Le salarié qui se voit proposer un contrat de sécurisation professionnelle (CSP) doit être informé par l’employeur, par écrit, du motif économique de la rupture et de ses conséquences sur son emploi avant d’adhérer au dispositif : à défaut, le licenciement est sans cause réelle et sérieuse (jurisprudence constante, voir par exemple arrêt du 16 novembre 2016 ; arrêts du 27 mai 2020 n° 18-20.153, 18-24.531 et 18-20.142). Il doit également, à cette occasion, être informé sur la priorité de réembauche dont il bénéficie (arrêt du 26 février 2025).

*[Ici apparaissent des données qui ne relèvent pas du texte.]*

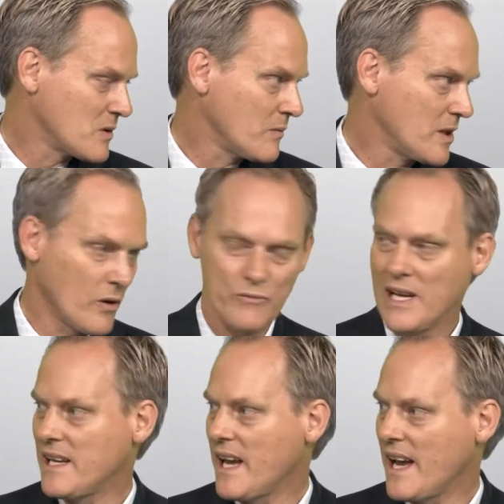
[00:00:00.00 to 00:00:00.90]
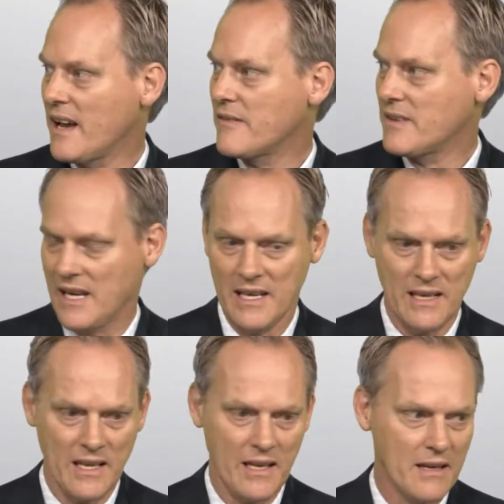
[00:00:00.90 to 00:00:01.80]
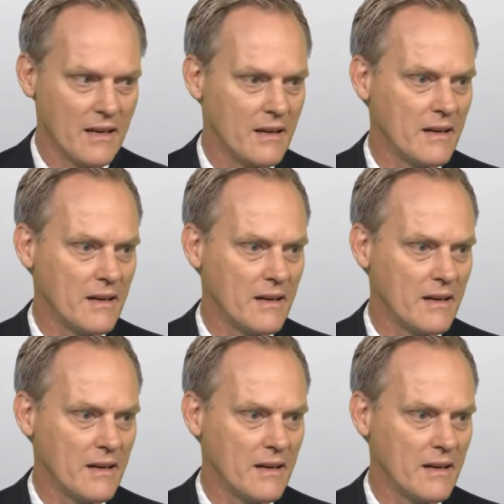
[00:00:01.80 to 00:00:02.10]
So we don't really have any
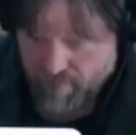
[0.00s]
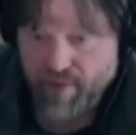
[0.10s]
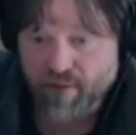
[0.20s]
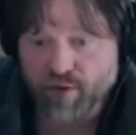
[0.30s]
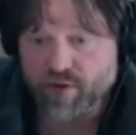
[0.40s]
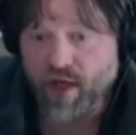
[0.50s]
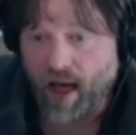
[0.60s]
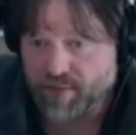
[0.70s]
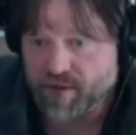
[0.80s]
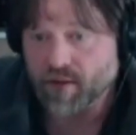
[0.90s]
People
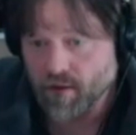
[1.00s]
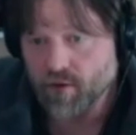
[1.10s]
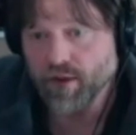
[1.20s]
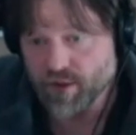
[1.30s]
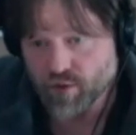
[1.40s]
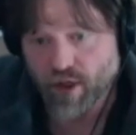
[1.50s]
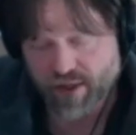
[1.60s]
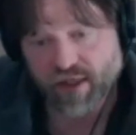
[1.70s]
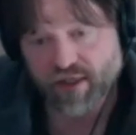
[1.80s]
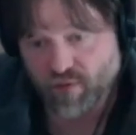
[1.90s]
absolutely do
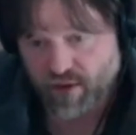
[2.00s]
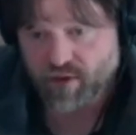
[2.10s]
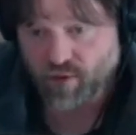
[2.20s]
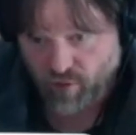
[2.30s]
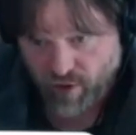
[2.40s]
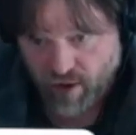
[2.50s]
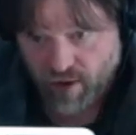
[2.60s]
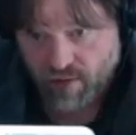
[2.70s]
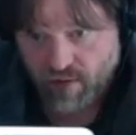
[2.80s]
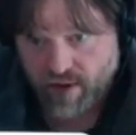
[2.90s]
not test with a screen reader.
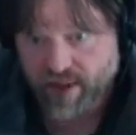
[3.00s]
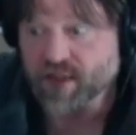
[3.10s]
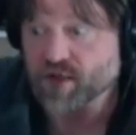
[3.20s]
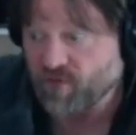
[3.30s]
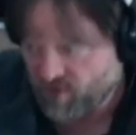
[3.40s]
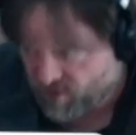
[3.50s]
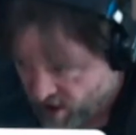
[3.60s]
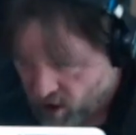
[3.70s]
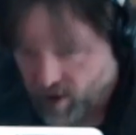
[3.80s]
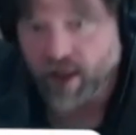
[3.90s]
It is
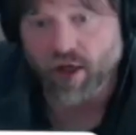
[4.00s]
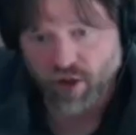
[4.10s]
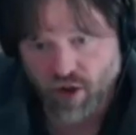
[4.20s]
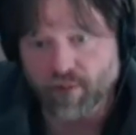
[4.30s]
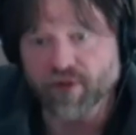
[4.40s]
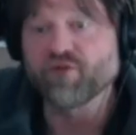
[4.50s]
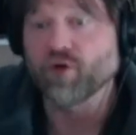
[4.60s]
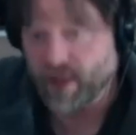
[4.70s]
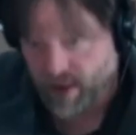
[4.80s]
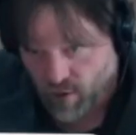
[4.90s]
very uncommon
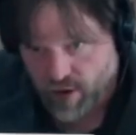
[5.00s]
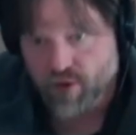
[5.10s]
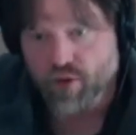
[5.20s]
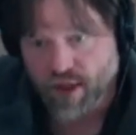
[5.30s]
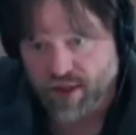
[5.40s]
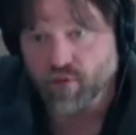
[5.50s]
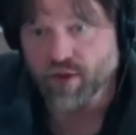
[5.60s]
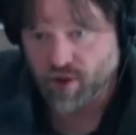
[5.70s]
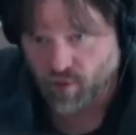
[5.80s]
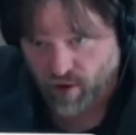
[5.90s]
for anyone to test with
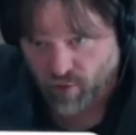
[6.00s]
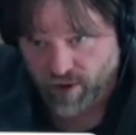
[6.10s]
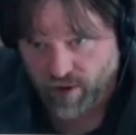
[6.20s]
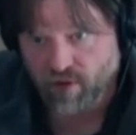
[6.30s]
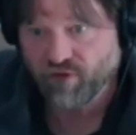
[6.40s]
a screen reader,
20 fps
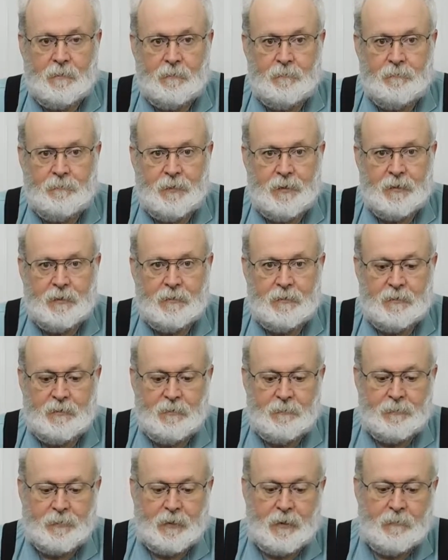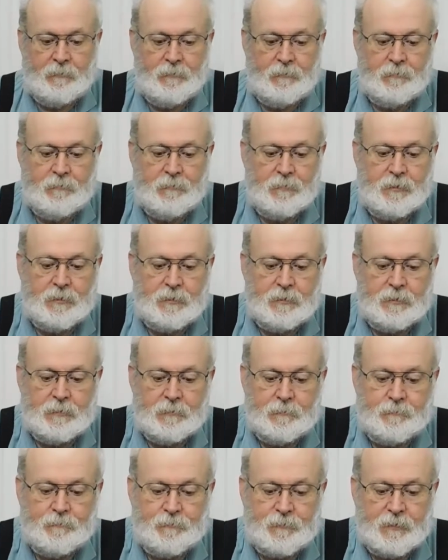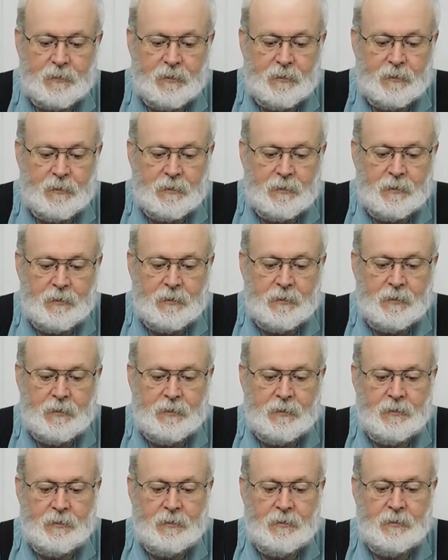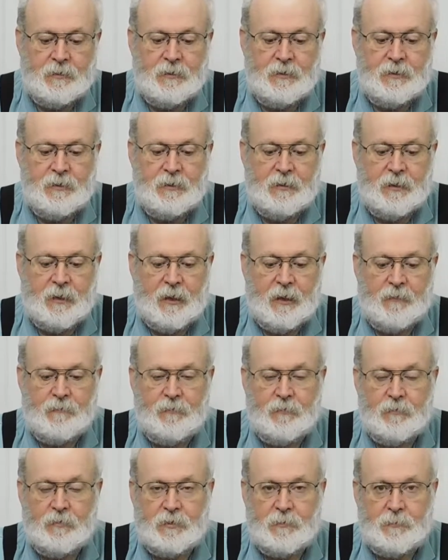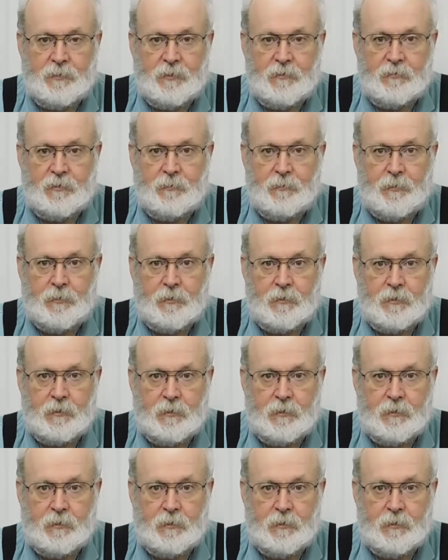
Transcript: but the problem was it didn't have the U S B three port.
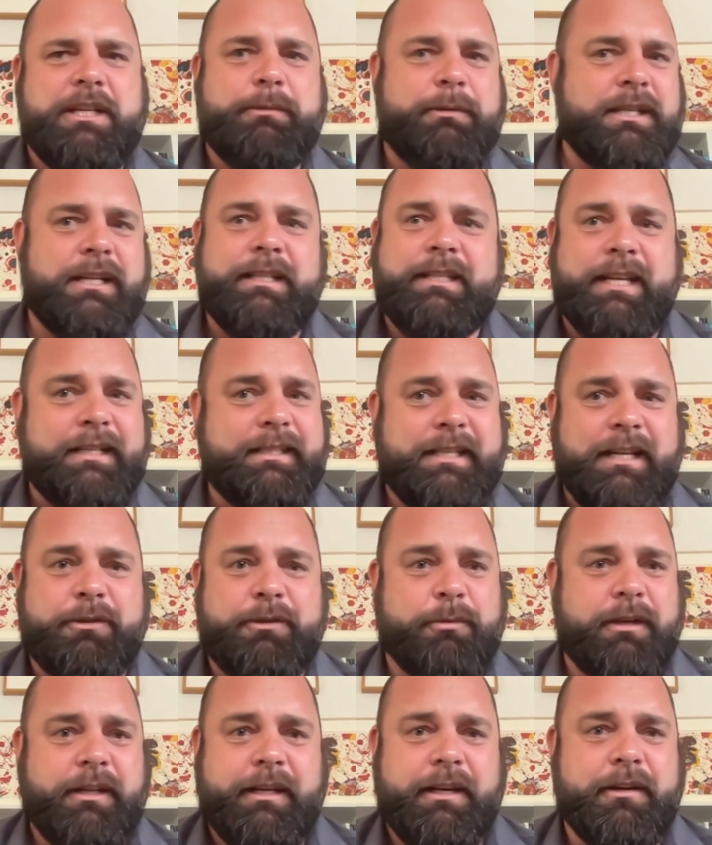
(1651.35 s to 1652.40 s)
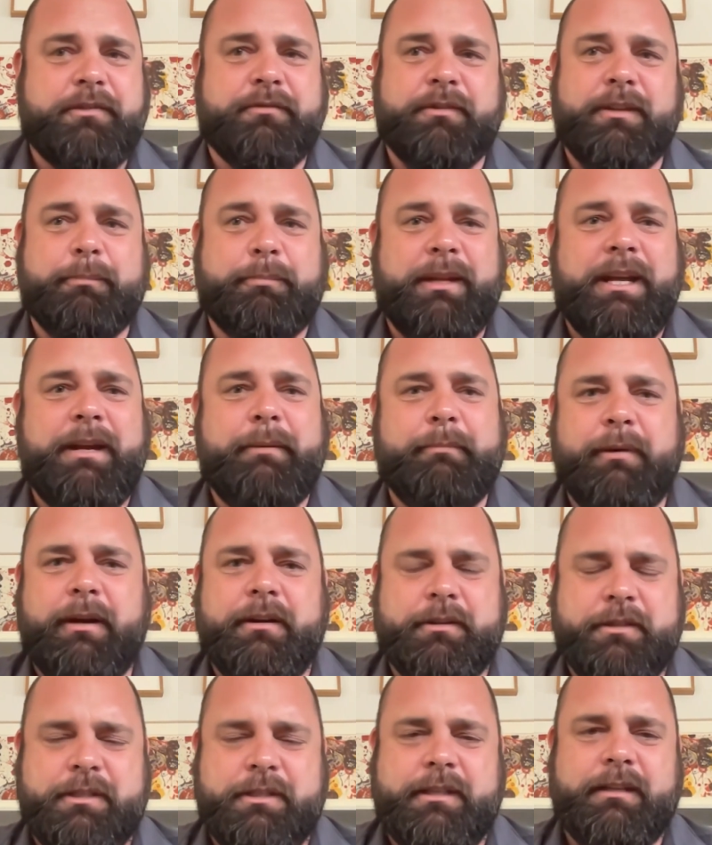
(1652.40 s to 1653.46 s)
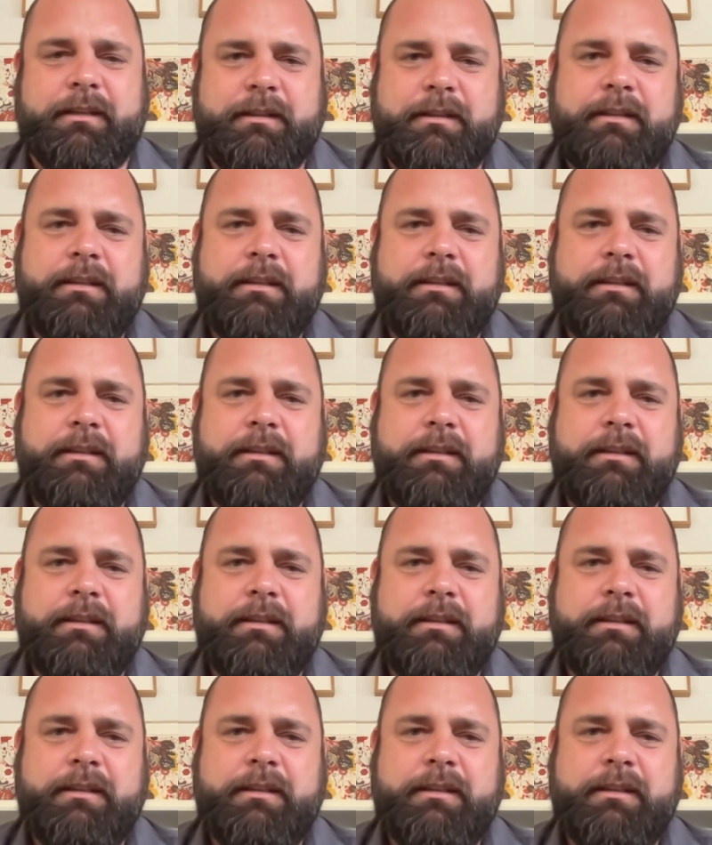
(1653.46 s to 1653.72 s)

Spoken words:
but it's going to take 10, 20 years for the plant breeders to.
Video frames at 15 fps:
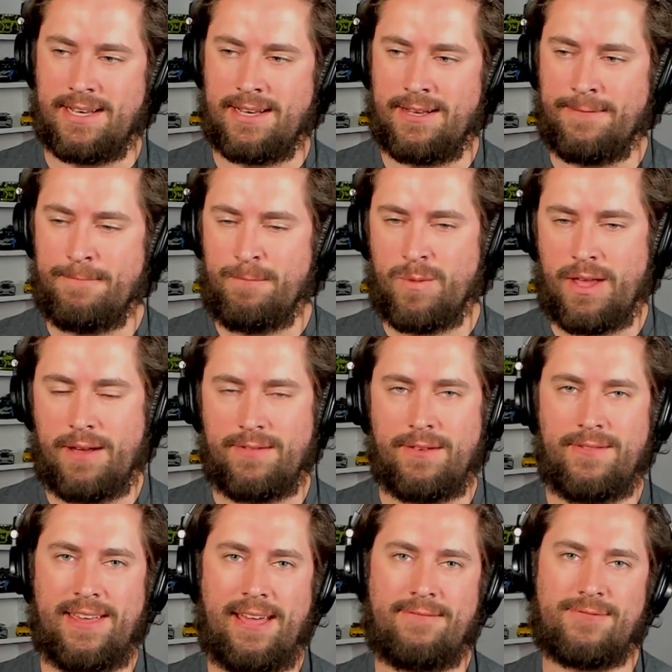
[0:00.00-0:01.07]
of the
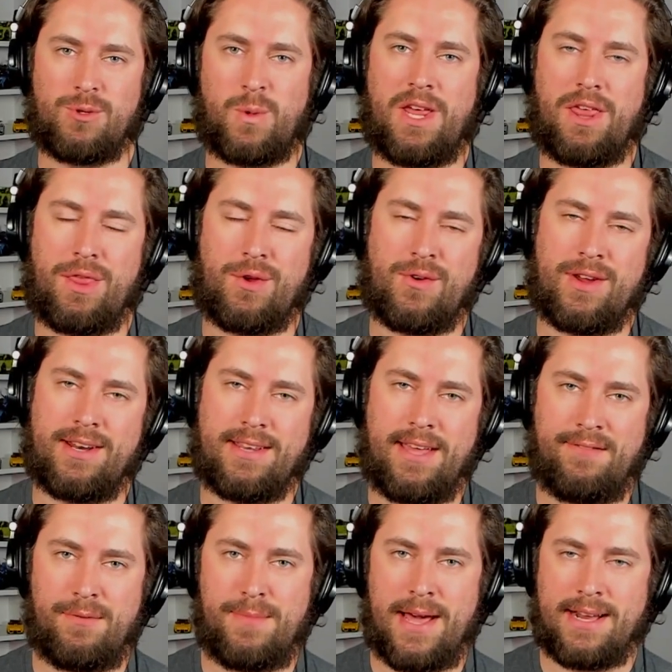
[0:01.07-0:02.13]
VF23 and
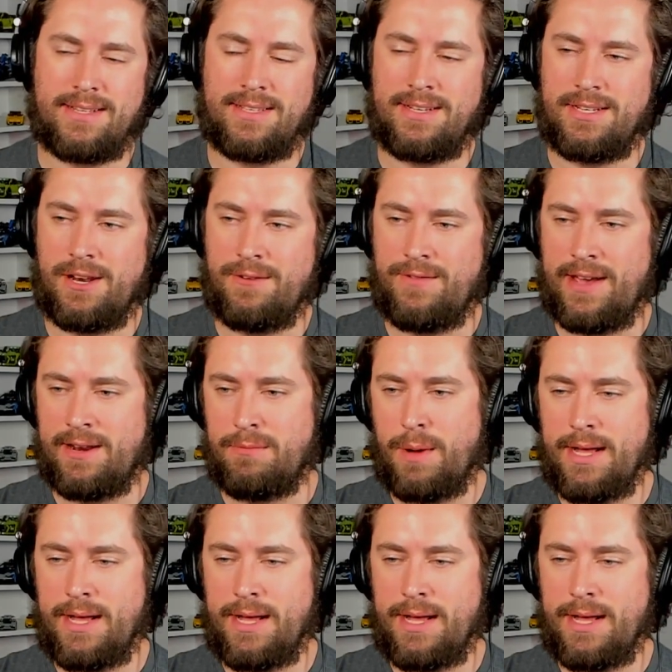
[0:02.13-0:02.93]
Kevin Magnussen to defend.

La Cour de cassation rappelle dans un arrêt du 26 mars 2025 que la date d’adhésion du salarié au CSP est celle à laquelle il adresse à l’employeur son bulletin d’adhésion : si l’information sur le motif lui parvient après cette date, c’est trop tard (arrêt du 18 janvier 2023). En effet, l’adhésion emporte rupture du contrat de travail (article L.1233-67 du code du travail). C’est donc à juste titre que la cour d’appel avait retenu comme date d’adhésion de la salariée au CSP le jour où elle a signé et expédié le bulletin d’adhésion, et non celle de sa réception par l’employeur. Il importe peu, en outre, que le dossier d’adhésion ait été complété postérieurement.

A noter : L’employeur a donc tout intérêt à remettre au salarié l’écrit l’informant sur le motif économique de la rupture et sur la priorité de réembauche lors de l’entretien au cours duquel il lui remet le dossier d’adhésion au CSP.